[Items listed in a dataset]
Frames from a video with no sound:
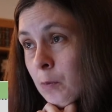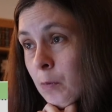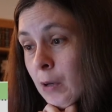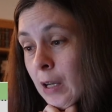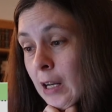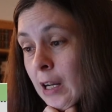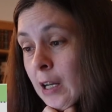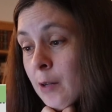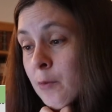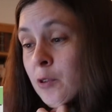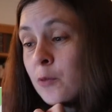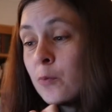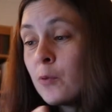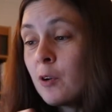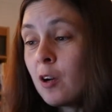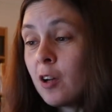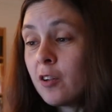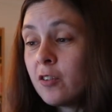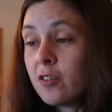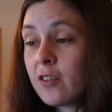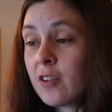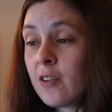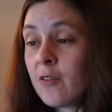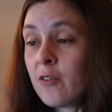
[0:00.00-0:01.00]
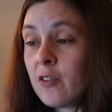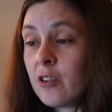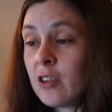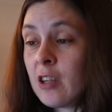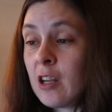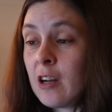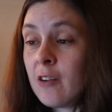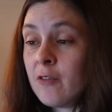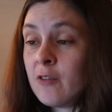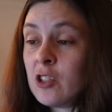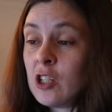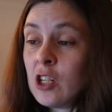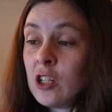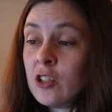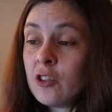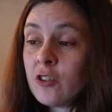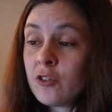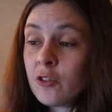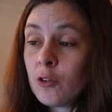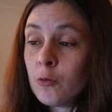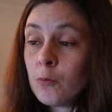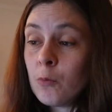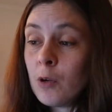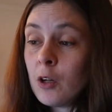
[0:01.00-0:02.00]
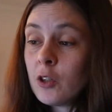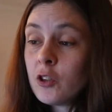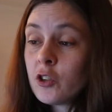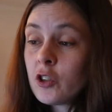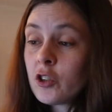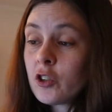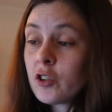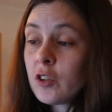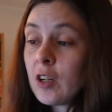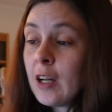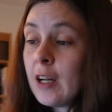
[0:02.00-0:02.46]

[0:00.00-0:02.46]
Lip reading: but I am surprised that they've changed so much.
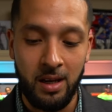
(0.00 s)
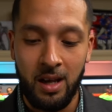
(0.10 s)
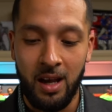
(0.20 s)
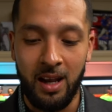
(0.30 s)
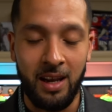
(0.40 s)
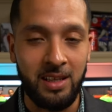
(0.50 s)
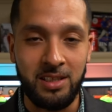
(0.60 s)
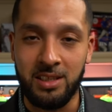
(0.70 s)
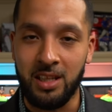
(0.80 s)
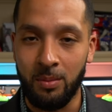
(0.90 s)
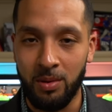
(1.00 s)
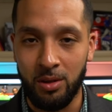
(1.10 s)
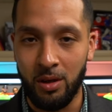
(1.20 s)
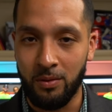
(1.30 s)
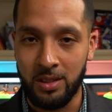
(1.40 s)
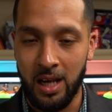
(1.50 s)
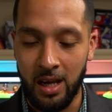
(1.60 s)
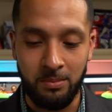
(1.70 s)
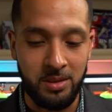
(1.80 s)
and it's just going to build over time.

PROBLEM TO WORK ON: Restate the records above word for word, without the pictures.

REPLY TO THE TASK:
Frames from a video with no sound:
[0:00.00-0:01.00]
[0:01.00-0:02.00]
[0:02.00-0:02.46]

[0:00.00-0:02.46]
Lip reading: but I am surprised that they've changed so much.
(0.00 s)
(0.10 s)
(0.20 s)
(0.30 s)
(0.40 s)
(0.50 s)
(0.60 s)
(0.70 s)
(0.80 s)
(0.90 s)
(1.00 s)
(1.10 s)
(1.20 s)
(1.30 s)
(1.40 s)
(1.50 s)
(1.60 s)
(1.70 s)
(1.80 s)
and it's just going to build over time.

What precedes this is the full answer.